Nick points to the house and for inspiration gives the Viet-Nam era cry of "Hey-yo!" Running into the handrail for a brake, Darian has come to the steps in three powerful pushes, not even bothering to use the pedals. He clambers off the tricycle and up the steps to Ann; he grabs her leg at the calf and turns around to look down at Nick with her. Ann inflects her parting "OK" equably, generally, omnidirectionally; and she goes inside with Darian.
Nick picks up the last tuft and throws it into the street. He has been so careful to gather the raked grass and weeds into a pile, and to transfer the pile to his trash can, that throwing away a token weed is a gesture of defiance.
No one I know has come from the bus yet; the last of the light drains into the whirlpool night. I can't even try to read my newspaper any more. Suburban wheels grind past the houses, belching their illtemper upon the innocent bricks.
On the balustrade the roses are in a fallow period. I did not count how many times they bloomed this year. The canes, dotted with blown flowers, give no perfume to mask the exudations of the evening. Had I kept the roses plucked all summer they would have bloomed more frequently, and perhaps be blooming now. The porch is a denuded altar and I am an indifferent worshipper. When I get up to go inside, the bench clings to my naked back and pulls away like a bandage. The shadow of an asparagus fern wavers from a window at Nick's in the false breeze cast by a candle.
In the kitchen I take a shot of bourbon, neat, leaving the white wine (which I bought in a transient moment of gaiety) unopened in the icebox. Against a next-door lover it would be as futile an act to disconnect the doorbell as to take the phone off the hook. Downstairs being available to me owing to the absence of my two landlords, I settle down with a book at the kitchen table, rather than in my room, so that at least my presence may not be betrayed by the light.

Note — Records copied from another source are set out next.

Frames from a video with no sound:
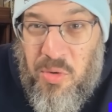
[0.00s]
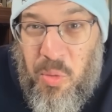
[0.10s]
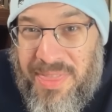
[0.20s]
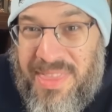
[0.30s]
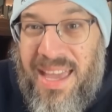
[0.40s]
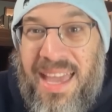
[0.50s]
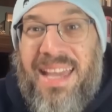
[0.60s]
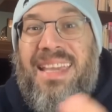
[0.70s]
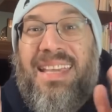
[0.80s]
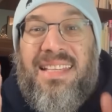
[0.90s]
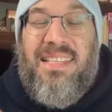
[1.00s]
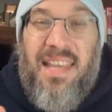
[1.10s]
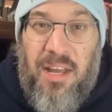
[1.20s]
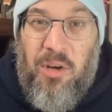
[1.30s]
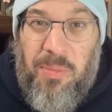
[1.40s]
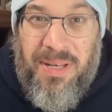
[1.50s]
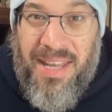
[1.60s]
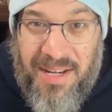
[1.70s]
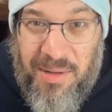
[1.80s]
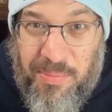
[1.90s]
what the heck is Nano
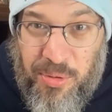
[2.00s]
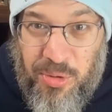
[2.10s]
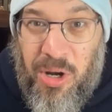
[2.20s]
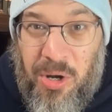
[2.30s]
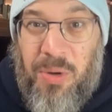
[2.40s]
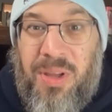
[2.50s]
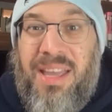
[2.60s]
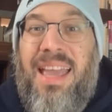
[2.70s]
Banana Pro?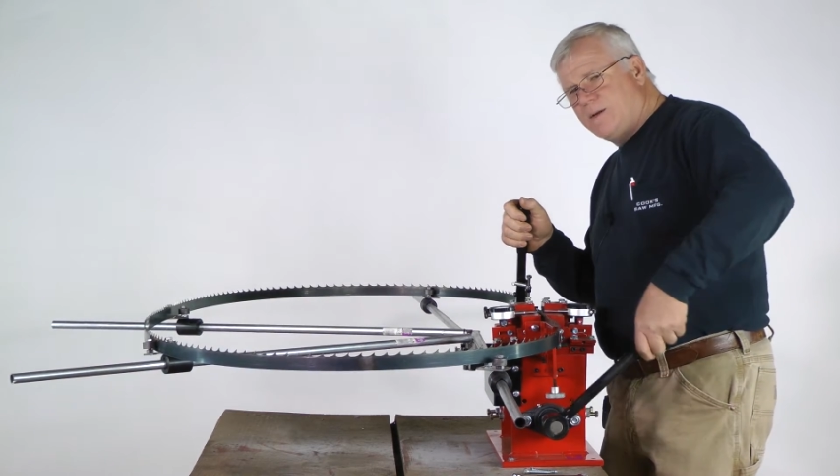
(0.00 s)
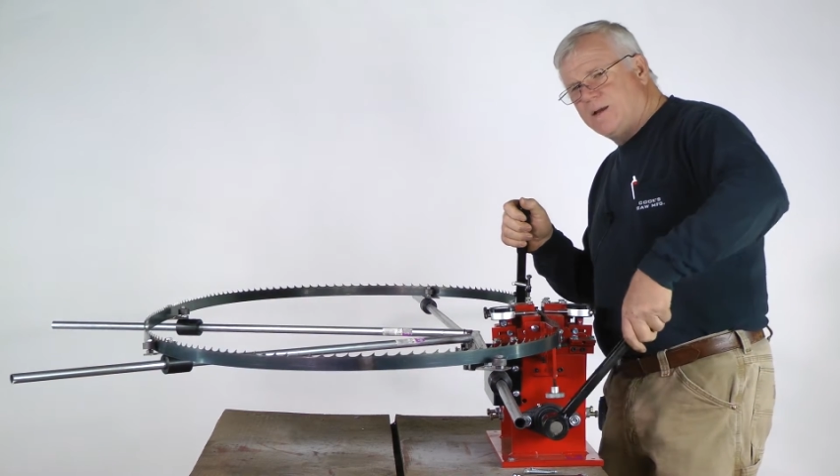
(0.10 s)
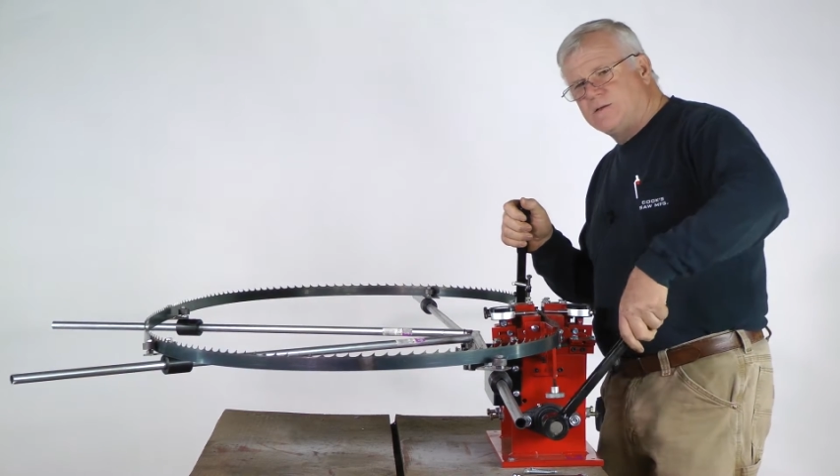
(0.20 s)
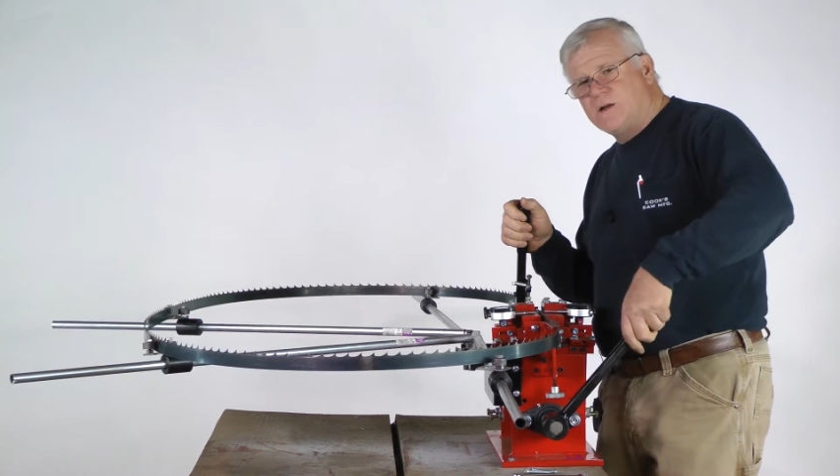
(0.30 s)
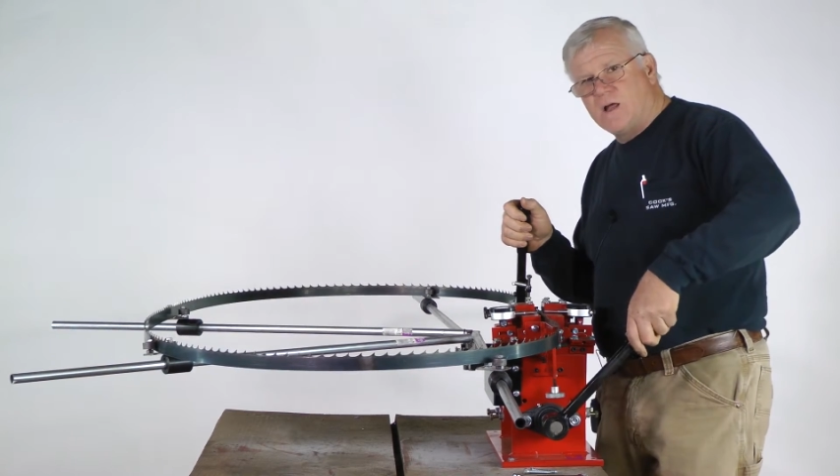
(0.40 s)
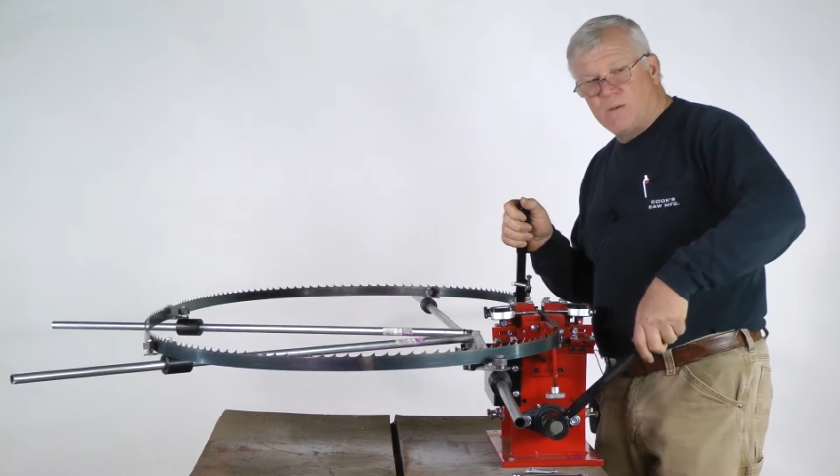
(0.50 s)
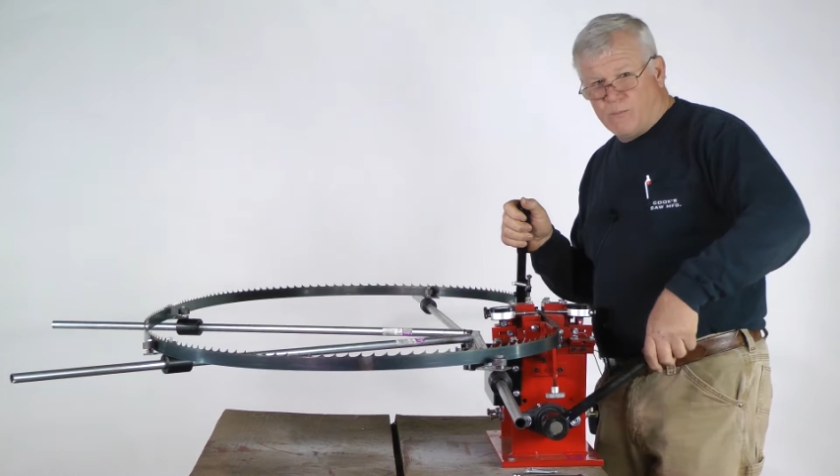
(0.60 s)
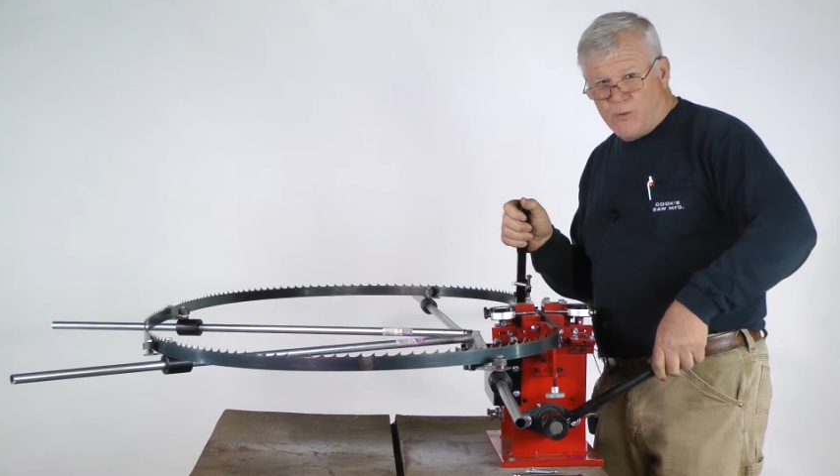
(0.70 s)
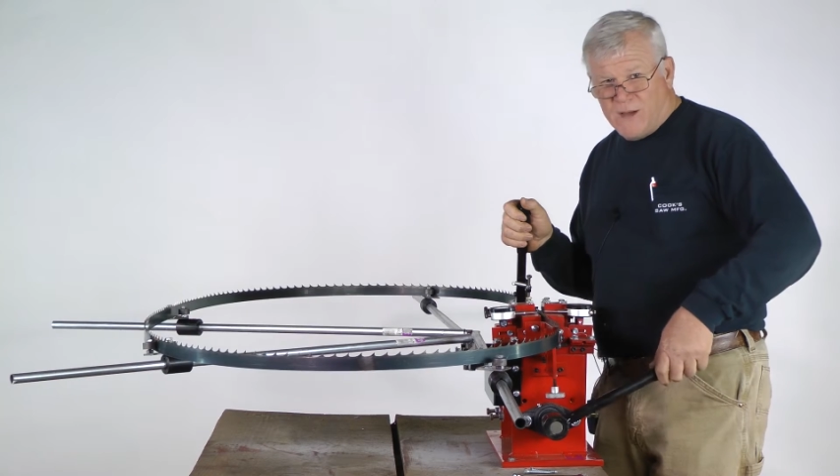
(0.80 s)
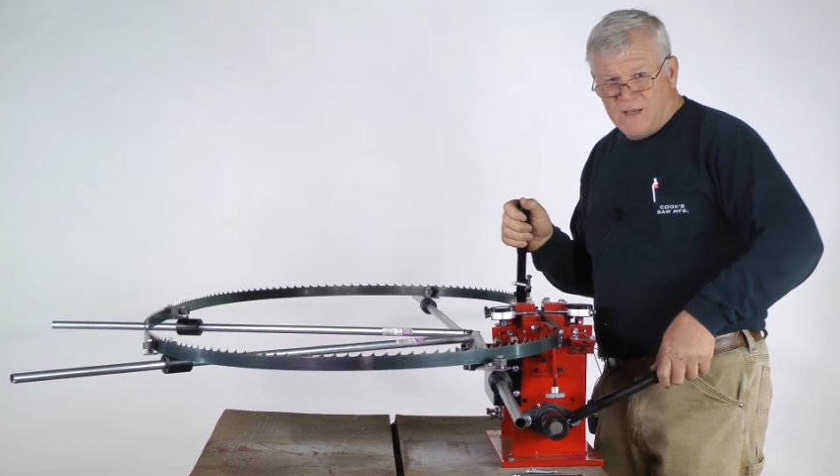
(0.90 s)
that's not a
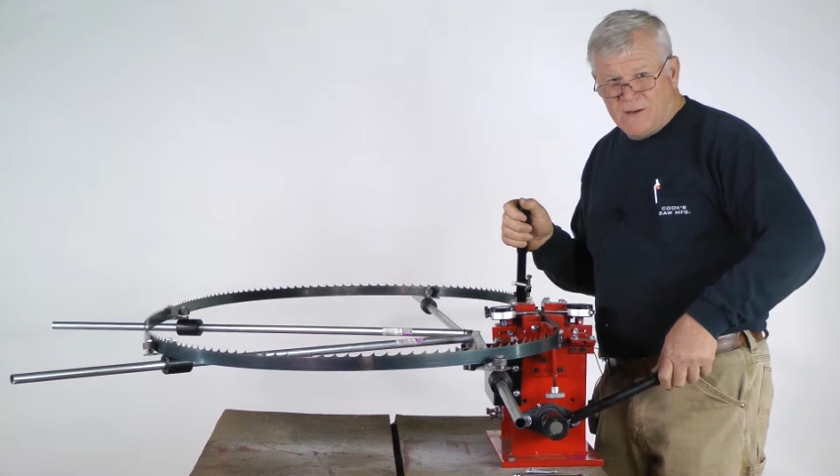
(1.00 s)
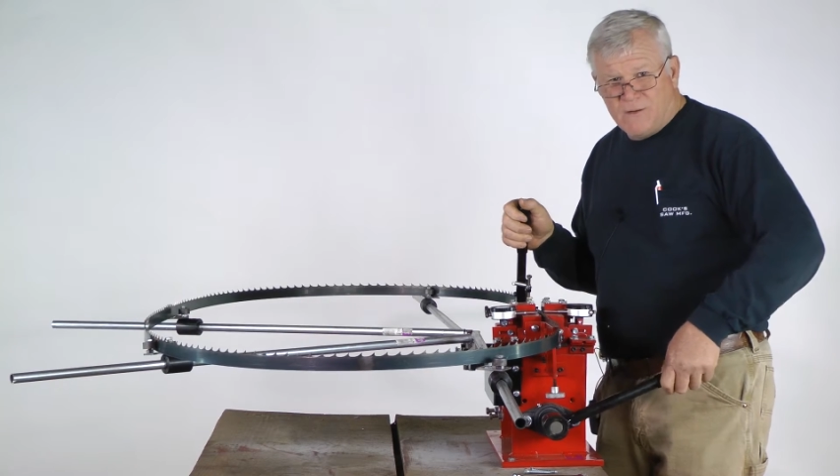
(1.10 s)
brakeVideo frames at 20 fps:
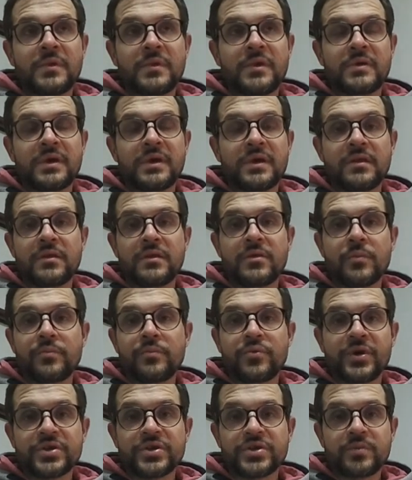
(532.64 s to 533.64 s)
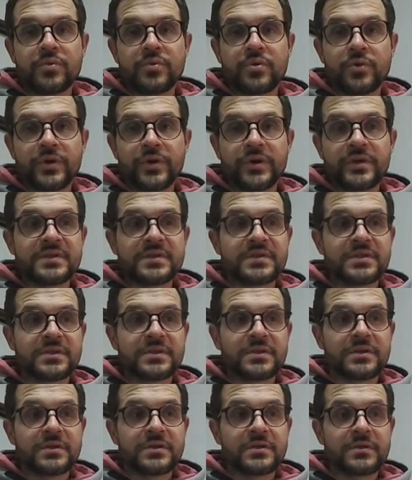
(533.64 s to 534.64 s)
had no pressure points
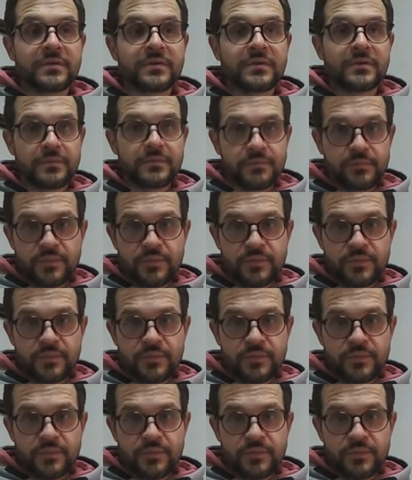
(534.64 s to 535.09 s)
on theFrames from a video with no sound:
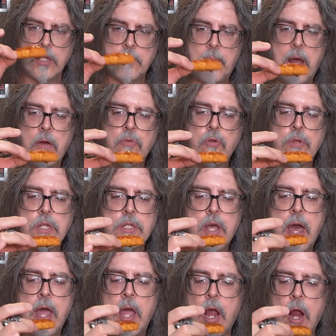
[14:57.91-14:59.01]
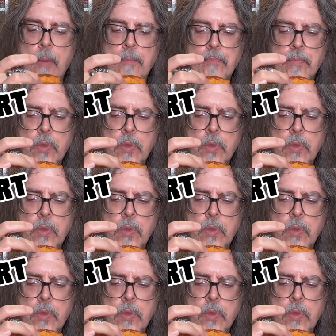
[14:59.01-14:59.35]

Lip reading: power through this guy here.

However, the taking of precautions does not exempt me from any pain. Although they succeed to the extent that she doesn't come over that night, my evasive maneuvers only temporarily distract me from acknowledging that I have decided to abandon her. I never directly tell her. The following week I borrow some money to travel to a cousin's wedding, leaving my message for her in the crude form of the symbolism of sudden absence.